Darf Frankreich den Antisemiten Céline feiern?

Der Autor von „Reise ans Ende der Nacht“ steht in Frankreich heuer auf der Liste der national zu Feiernden. Juden protestieren.

Wie wäre es, wenn Österreich Staatsfeiern für einen Schriftsteller abhielte, der vor und während des Zweiten Weltkriegs gesagt bzw. geschrieben hat: „Wir entledigen uns der Juden, oder wir verrecken durch die Juden“, „Ich will sie (die Juden, Anm.) erwürgen“, die Juden seien eine Rasse der „Monster“, die „verschwinden“ müsse, die deutschen Soldaten sollten sie erschießen oder aufhängen, oder: „Hätte ich Bajonette, ich wüsste, was ich zu tun hätte“?

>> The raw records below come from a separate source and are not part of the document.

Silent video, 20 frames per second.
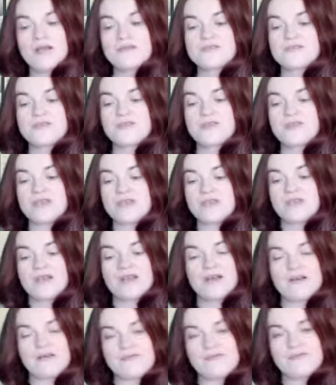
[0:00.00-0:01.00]
So you could
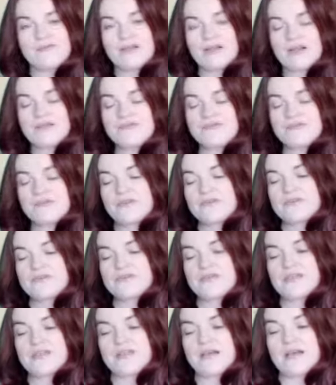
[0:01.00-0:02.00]
have an introduction
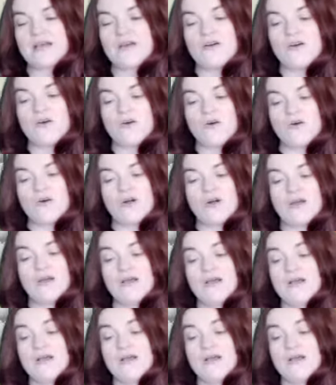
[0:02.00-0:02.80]
like that, or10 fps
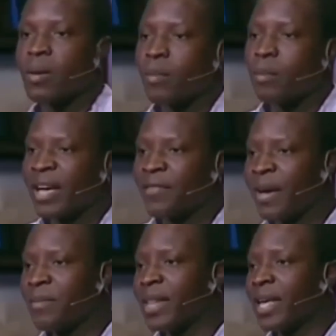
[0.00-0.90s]
My
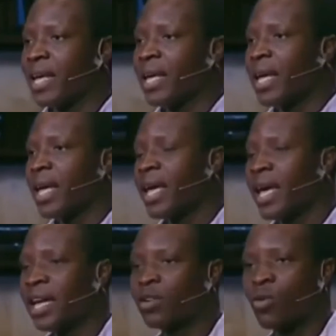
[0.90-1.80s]
family
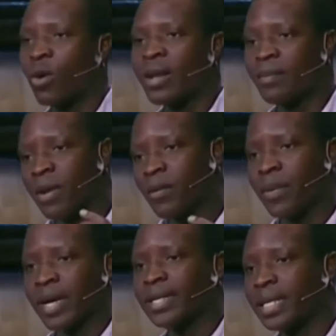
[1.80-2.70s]
ate 1 meal per
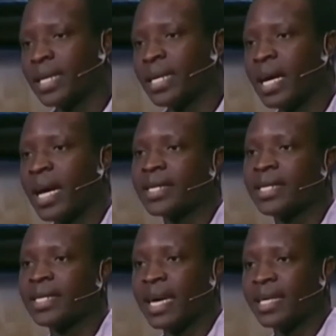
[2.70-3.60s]
day at
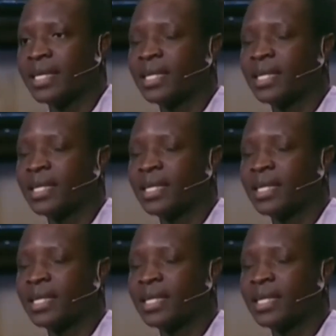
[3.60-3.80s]
night,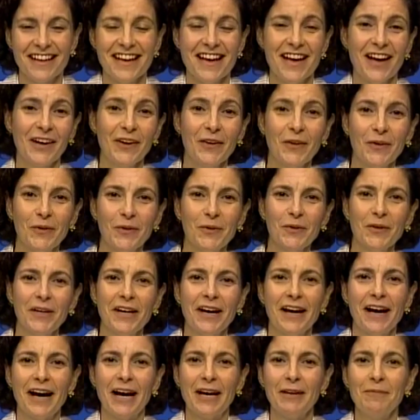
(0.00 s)
Hello,
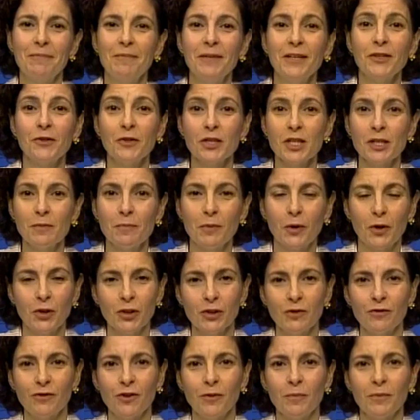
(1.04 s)
I'm Beatriz
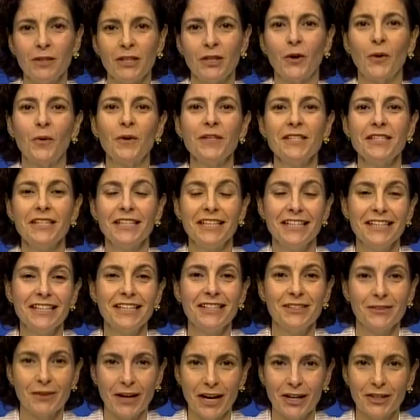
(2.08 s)
Pont from the OECD
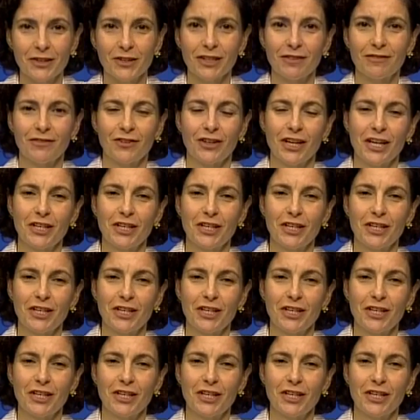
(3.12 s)
Directorate for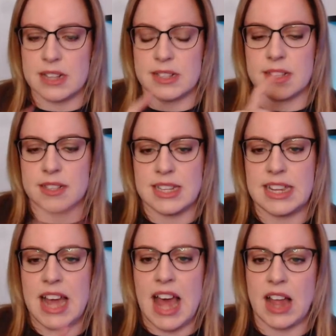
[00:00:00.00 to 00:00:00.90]
It's
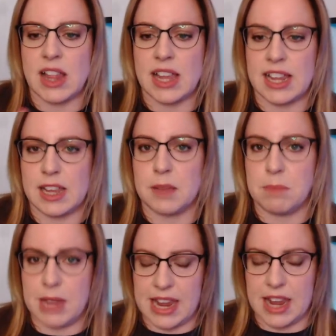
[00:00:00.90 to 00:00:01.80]

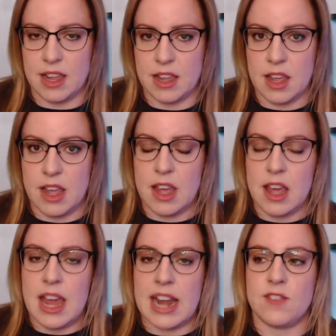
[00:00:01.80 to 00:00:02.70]
CLEP.
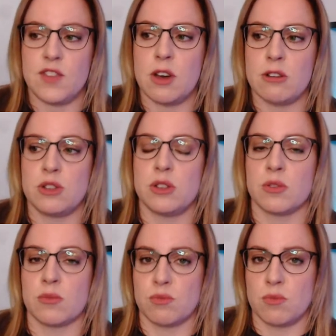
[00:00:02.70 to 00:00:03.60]
And if you go to
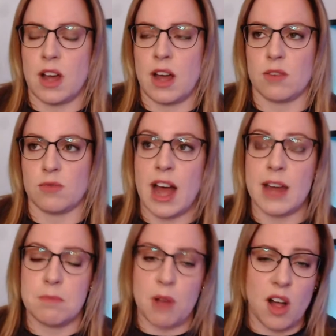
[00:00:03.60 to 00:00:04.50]
the
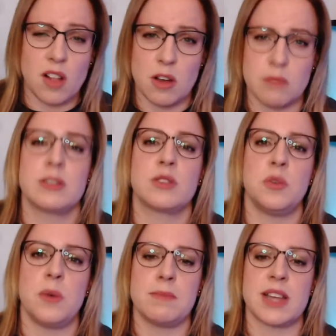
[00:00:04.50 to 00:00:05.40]
Ron Paul
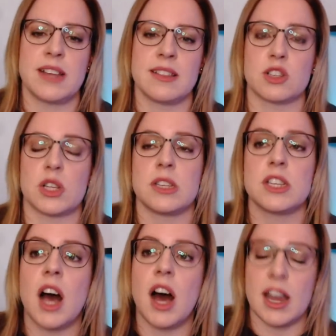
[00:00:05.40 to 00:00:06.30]
homeschool website, there's a
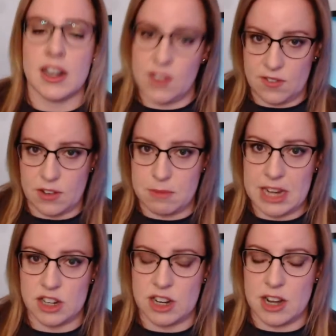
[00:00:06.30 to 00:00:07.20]
ton of
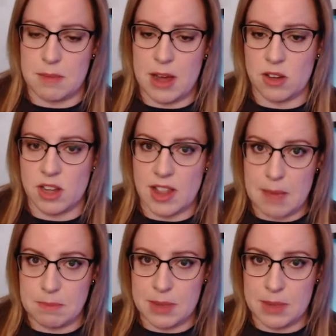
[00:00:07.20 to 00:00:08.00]
information about CLEP.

Gott sei Dank hat Österreich keine solchen Schriftsteller, das heißt, es hat sie schon – aber sie lassen sich guten Gewissens ignorieren. Mit Céline ist das anders. Der Autor von „Reise ans Ende der Nacht“ bringt seine Heimat Frankreich auch ein halbes Jahrhundert nach seinem Tod noch in Verlegenheit, weil er nicht nur der vielleicht niederträchtigste, verabscheuenswerteste Vertreter der Literatur des 20. Jahrhunderts ist, sondern gleichzeitig einer ihrer besten. Wie jedes Jahr hat auch heuer das den Archives de France unterstehende „Haut comité des célébrations nationales“ eine Liste der für das neue Jahr anstehenden, für das Land wichtigen Jahrestage von Personen, Ereignissen und Orten veröffentlicht. Plus einen Aufsatzband zu allen Jubilaren, den der französische Kulturminister Frédéric Mitterrand höchstpersönlich heute, Freitag, vorstellen wird. Einer der zu Feiernden: der vor 50 Jahren verstorbene Louis-Ferdinand Céline.

Céline soll sofort aus der Liste gestrichen werden, fordert nun der bekannte Nazijäger Serge Klarsfeld, der die Vereinigung der jüdischen Deportiertenkinder in Frankreich (FFDJF) leitet. Man müsse „Jahrhunderte warten, bis man gleichzeitig die Opfer und die Henker feiert“.

Was also tun? Auch Richard Wagner war Antisemit, und Minister pilgern nach Bayreuth. Aber bei Céline gibt es kein historisches Relativieren: Er war ein halb wahnsinniger, schrecklicher Antisemit, der Blut schrieb zu einer Zeit, als Blut floss. Trotzdem gibt es Juden, die ihn bewundern – etwa den US-Autor Philip Roth: Um Céline zu lesen, müsse er sein „jüdisches Bewusstsein abschalten, aber das tue ich, denn der Antisemitismus ist nicht der Kern seiner Romane“. Nur: Politiker dürfen nicht, was Autoren dürfen.

Was also tun? Frankreich könnte auf gut Österreichisch reagieren, etwa so: Céline bleibt offizieller Jubilar, wird als großer Stilist und Nihilist ebenso wie als psychotischer Antisemit diskutiert – aber der Kulturminister kommt nicht zur Pressekonferenz. Solche unentschiedenen, angeblich „österreichischen“ Lösungen haben keinen guten Ruf, sie gelten als unehrlich und feige. Manchmal sind sie aber doch die besten. Céline, das ist der auf die Spitze getriebene Streit zwischen Kunst und Moral. Diesen Streit soll man führen – aber sich lieber nicht wünschen, dass eine der Parteien einmal endgültig den Sieg davonträgt.